Saturday, 16 September 2017

Logistic Regression 101 - Part 1: Why Predict Categorical Variables?

We all know Ordinary Least Square (OLS) doesn't work well enough with categorical Y variables. And we all know why Logistic Regression is so great when attempting to predict binary Y variables. But why is it great?

Most students of data science (including me) are familiar with various tools you can use to generate logistic regression coefficients to predict a binary Y variables but never really understand the intuitive logic behind logistic regression. We are always able to interpret the coefficients and the predictions pretty well. What I am trying to do with this series of blog posts is to gain a fundamental understanding of everything that makes logistic regression work without shying away from admitting that I know everything about it's building blocks like logarithms logits, odds, maximum likelihood estimation and several other things that make it click.

Why predict Categorical Variables at all?

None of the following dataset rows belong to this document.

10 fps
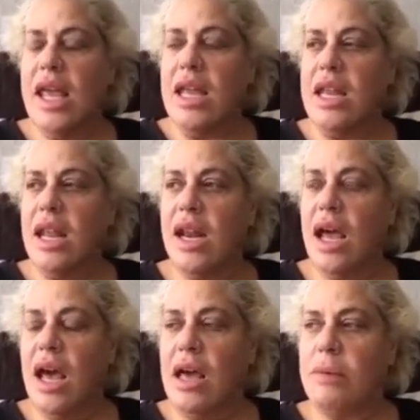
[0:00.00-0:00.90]
It
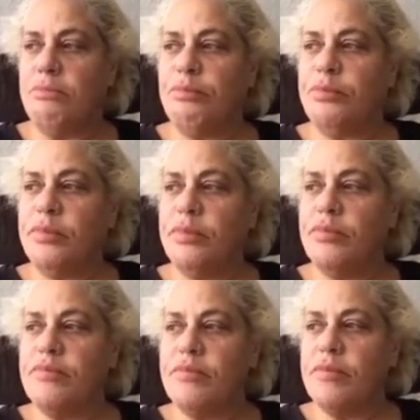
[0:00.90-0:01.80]

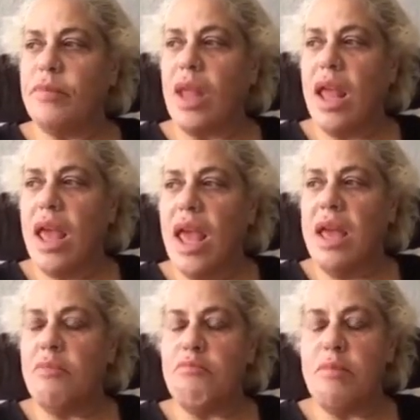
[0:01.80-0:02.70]

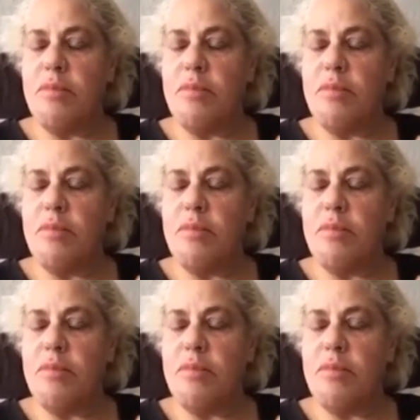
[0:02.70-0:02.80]
is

Let's take a step back here and look at the bigger picture. Why do data scientists so often need to predict a categorical variable? It is because most phenomena in nature are qualitative. You're either dead or alive, make one choice or another. Most such results have no cardinal or ordinal properties, i.e. none of the categories gets preference or differs in size. E.g. Male doesn't come before female or isn't different in magnitude than female. Even if we choose to assign a numerical values to the categories, there is no numerical characteristic attached to the variable. You can assign 1 to males and 0 to females, but that doesn't mean that since 1 is greater than 0 we can use that fact in the modeling process. Values between the categories are considered nonsensical. E.g. 0.5 is not a valid gender in the above method of coding. Sometimes there are more than two results: you vote for a Republican or a Democrat or a 3rd party candidate. Because such output variables are so prevalent in nature, it is important to be able to just as accurately predict them as you would continuous output variables. As a starting point, it would serve us well to be able to first clearly understand how to model a dichotomous output variable which we will then extend to several categories. We will use an example of smoking: you smoke or you don't.